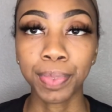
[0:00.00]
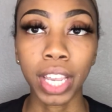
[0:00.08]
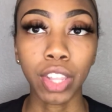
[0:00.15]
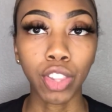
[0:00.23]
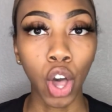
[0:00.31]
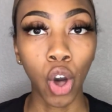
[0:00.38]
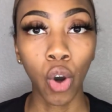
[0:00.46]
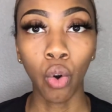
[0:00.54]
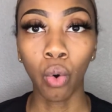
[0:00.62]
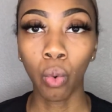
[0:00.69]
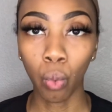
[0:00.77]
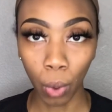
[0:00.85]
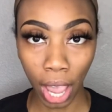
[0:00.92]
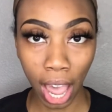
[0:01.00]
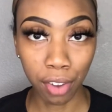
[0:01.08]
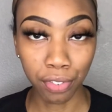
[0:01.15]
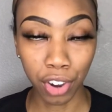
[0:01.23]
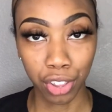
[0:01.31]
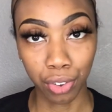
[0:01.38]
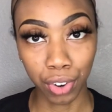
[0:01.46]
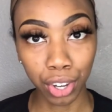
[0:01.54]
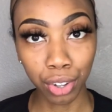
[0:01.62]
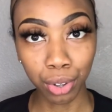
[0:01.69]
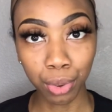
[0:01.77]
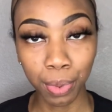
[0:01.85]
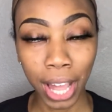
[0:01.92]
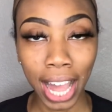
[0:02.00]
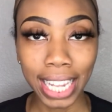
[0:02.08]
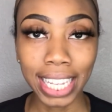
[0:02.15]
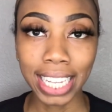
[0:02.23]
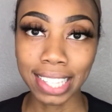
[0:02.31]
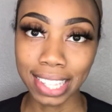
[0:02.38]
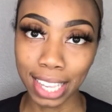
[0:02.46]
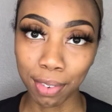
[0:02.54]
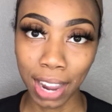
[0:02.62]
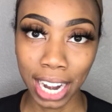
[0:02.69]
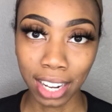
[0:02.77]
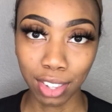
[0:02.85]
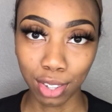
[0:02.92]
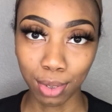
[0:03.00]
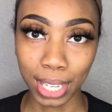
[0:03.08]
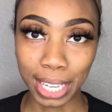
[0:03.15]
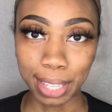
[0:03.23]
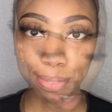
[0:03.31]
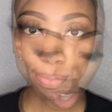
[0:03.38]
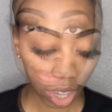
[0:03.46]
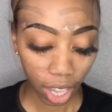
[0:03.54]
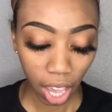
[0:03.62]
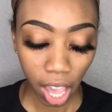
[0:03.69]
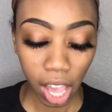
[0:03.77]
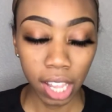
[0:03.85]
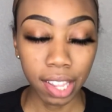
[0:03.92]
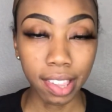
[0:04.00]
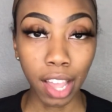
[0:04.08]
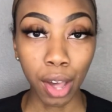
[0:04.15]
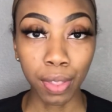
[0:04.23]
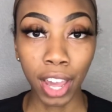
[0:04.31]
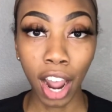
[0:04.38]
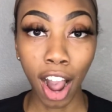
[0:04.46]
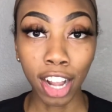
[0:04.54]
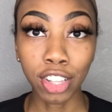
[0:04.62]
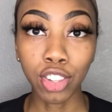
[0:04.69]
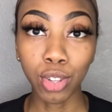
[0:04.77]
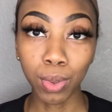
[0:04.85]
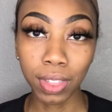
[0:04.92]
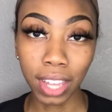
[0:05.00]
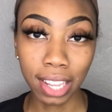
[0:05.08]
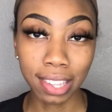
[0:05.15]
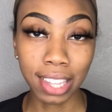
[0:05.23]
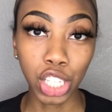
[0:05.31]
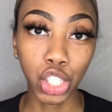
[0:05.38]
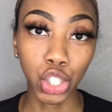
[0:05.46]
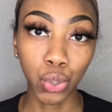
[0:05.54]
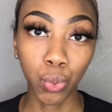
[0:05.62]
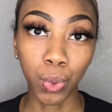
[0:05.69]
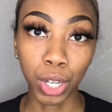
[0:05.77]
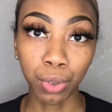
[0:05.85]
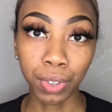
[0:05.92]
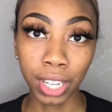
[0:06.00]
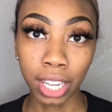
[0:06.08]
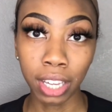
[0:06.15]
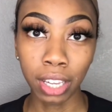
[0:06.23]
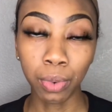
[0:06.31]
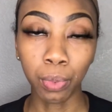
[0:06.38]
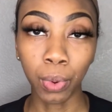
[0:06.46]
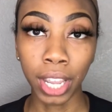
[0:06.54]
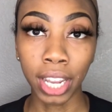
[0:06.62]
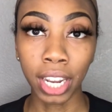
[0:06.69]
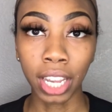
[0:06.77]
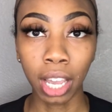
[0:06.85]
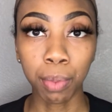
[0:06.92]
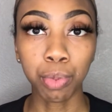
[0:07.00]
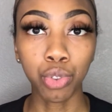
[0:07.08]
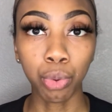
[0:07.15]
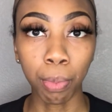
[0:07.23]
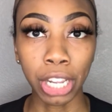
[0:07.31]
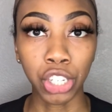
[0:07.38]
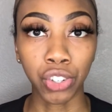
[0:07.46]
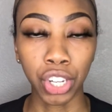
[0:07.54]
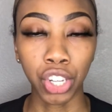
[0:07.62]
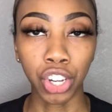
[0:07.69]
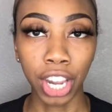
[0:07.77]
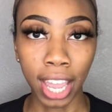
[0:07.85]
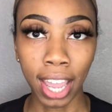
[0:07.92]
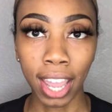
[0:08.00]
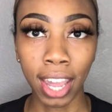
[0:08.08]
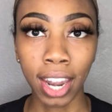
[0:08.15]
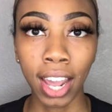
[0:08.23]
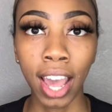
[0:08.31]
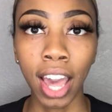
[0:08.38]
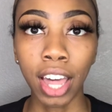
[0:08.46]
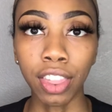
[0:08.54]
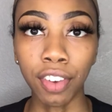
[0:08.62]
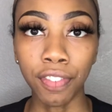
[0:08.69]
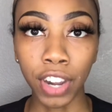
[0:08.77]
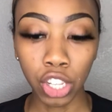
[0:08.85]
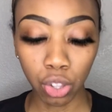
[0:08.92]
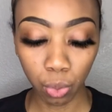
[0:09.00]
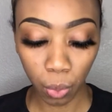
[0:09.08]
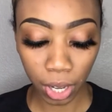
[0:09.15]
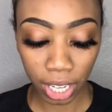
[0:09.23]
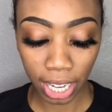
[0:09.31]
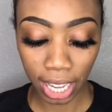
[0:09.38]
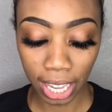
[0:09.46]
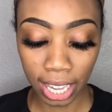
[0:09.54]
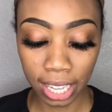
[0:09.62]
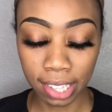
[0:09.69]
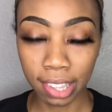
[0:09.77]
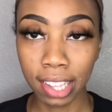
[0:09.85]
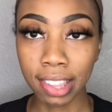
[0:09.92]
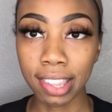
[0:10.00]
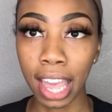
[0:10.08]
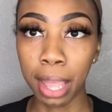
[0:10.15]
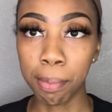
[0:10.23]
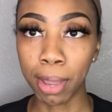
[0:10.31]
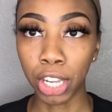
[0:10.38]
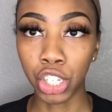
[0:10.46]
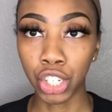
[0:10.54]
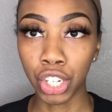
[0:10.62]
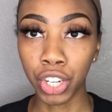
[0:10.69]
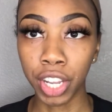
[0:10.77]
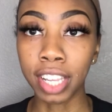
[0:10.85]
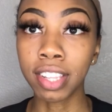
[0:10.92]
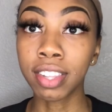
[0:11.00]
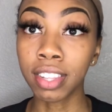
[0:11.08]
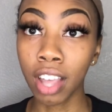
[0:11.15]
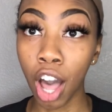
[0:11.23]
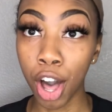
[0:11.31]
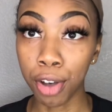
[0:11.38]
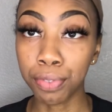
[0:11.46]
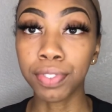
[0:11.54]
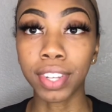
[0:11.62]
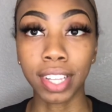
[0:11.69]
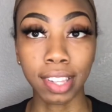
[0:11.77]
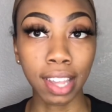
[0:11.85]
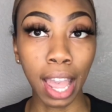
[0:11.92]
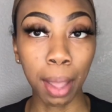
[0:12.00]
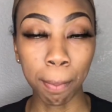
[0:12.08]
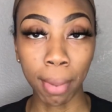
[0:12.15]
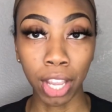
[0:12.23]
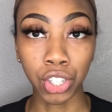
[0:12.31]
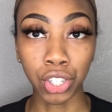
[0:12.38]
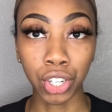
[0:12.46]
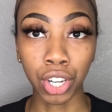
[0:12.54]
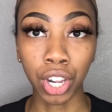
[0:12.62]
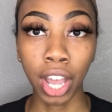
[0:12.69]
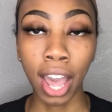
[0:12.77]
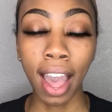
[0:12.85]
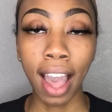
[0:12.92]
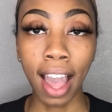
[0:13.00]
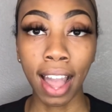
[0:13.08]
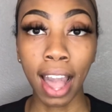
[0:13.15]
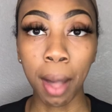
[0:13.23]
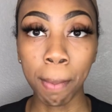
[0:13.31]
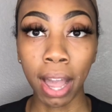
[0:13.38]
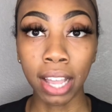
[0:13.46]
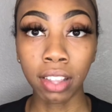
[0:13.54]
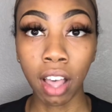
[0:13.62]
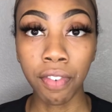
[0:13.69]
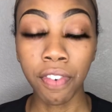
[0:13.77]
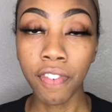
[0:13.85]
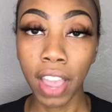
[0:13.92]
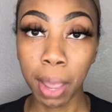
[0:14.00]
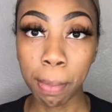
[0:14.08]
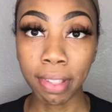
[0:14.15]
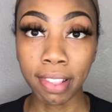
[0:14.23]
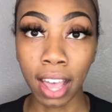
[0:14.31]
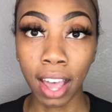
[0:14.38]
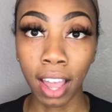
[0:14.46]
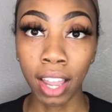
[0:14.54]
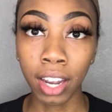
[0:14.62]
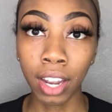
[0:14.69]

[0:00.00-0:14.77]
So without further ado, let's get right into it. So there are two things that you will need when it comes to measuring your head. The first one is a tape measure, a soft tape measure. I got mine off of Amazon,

--------------------------------------------------

AIM OF THE TASK
Pictures stay out; the records above are otherwise reproduced exactly.

RESPONSE TO THIS TASK
[0:00.00]
[0:00.08]
[0:00.15]
[0:00.23]
[0:00.31]
[0:00.38]
[0:00.46]
[0:00.54]
[0:00.62]
[0:00.69]
[0:00.77]
[0:00.85]
[0:00.92]
[0:01.00]
[0:01.08]
[0:01.15]
[0:01.23]
[0:01.31]
[0:01.38]
[0:01.46]
[0:01.54]
[0:01.62]
[0:01.69]
[0:01.77]
[0:01.85]
[0:01.92]
[0:02.00]
[0:02.08]
[0:02.15]
[0:02.23]
[0:02.31]
[0:02.38]
[0:02.46]
[0:02.54]
[0:02.62]
[0:02.69]
[0:02.77]
[0:02.85]
[0:02.92]
[0:03.00]
[0:03.08]
[0:03.15]
[0:03.23]
[0:03.31]
[0:03.38]
[0:03.46]
[0:03.54]
[0:03.62]
[0:03.69]
[0:03.77]
[0:03.85]
[0:03.92]
[0:04.00]
[0:04.08]
[0:04.15]
[0:04.23]
[0:04.31]
[0:04.38]
[0:04.46]
[0:04.54]
[0:04.62]
[0:04.69]
[0:04.77]
[0:04.85]
[0:04.92]
[0:05.00]
[0:05.08]
[0:05.15]
[0:05.23]
[0:05.31]
[0:05.38]
[0:05.46]
[0:05.54]
[0:05.62]
[0:05.69]
[0:05.77]
[0:05.85]
[0:05.92]
[0:06.00]
[0:06.08]
[0:06.15]
[0:06.23]
[0:06.31]
[0:06.38]
[0:06.46]
[0:06.54]
[0:06.62]
[0:06.69]
[0:06.77]
[0:06.85]
[0:06.92]
[0:07.00]
[0:07.08]
[0:07.15]
[0:07.23]
[0:07.31]
[0:07.38]
[0:07.46]
[0:07.54]
[0:07.62]
[0:07.69]
[0:07.77]
[0:07.85]
[0:07.92]
[0:08.00]
[0:08.08]
[0:08.15]
[0:08.23]
[0:08.31]
[0:08.38]
[0:08.46]
[0:08.54]
[0:08.62]
[0:08.69]
[0:08.77]
[0:08.85]
[0:08.92]
[0:09.00]
[0:09.08]
[0:09.15]
[0:09.23]
[0:09.31]
[0:09.38]
[0:09.46]
[0:09.54]
[0:09.62]
[0:09.69]
[0:09.77]
[0:09.85]
[0:09.92]
[0:10.00]
[0:10.08]
[0:10.15]
[0:10.23]
[0:10.31]
[0:10.38]
[0:10.46]
[0:10.54]
[0:10.62]
[0:10.69]
[0:10.77]
[0:10.85]
[0:10.92]
[0:11.00]
[0:11.08]
[0:11.15]
[0:11.23]
[0:11.31]
[0:11.38]
[0:11.46]
[0:11.54]
[0:11.62]
[0:11.69]
[0:11.77]
[0:11.85]
[0:11.92]
[0:12.00]
[0:12.08]
[0:12.15]
[0:12.23]
[0:12.31]
[0:12.38]
[0:12.46]
[0:12.54]
[0:12.62]
[0:12.69]
[0:12.77]
[0:12.85]
[0:12.92]
[0:13.00]
[0:13.08]
[0:13.15]
[0:13.23]
[0:13.31]
[0:13.38]
[0:13.46]
[0:13.54]
[0:13.62]
[0:13.69]
[0:13.77]
[0:13.85]
[0:13.92]
[0:14.00]
[0:14.08]
[0:14.15]
[0:14.23]
[0:14.31]
[0:14.38]
[0:14.46]
[0:14.54]
[0:14.62]
[0:14.69]

[0:00.00-0:14.77]
So without further ado, let's get right into it. So there are two things that you will need when it comes to measuring your head. The first one is a tape measure, a soft tape measure. I got mine off of Amazon,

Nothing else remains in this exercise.